**THE TASK:** A single stretch of the material below is to be transcribed exactly, starting at the line with "[10:07.96-10:08.96]" and ending after the line with "[10:15.96-10:16.96]".

**MATERIAL PROVIDED:**

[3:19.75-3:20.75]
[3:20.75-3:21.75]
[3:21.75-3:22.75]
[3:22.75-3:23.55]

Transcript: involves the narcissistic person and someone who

...

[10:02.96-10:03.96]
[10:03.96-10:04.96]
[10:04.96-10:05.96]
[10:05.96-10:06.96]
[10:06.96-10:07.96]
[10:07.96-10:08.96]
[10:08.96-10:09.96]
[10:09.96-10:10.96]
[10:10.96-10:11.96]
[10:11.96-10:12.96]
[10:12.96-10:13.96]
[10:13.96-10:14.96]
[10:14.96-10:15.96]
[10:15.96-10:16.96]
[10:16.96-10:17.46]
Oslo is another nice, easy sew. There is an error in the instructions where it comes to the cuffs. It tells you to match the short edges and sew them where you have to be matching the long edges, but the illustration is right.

**EXERCISE RESPONSE:**
[10:07.96-10:08.96]
[10:08.96-10:09.96]
[10:09.96-10:10.96]
[10:10.96-10:11.96]
[10:11.96-10:12.96]
[10:12.96-10:13.96]
[10:13.96-10:14.96]
[10:14.96-10:15.96]
[10:15.96-10:16.96]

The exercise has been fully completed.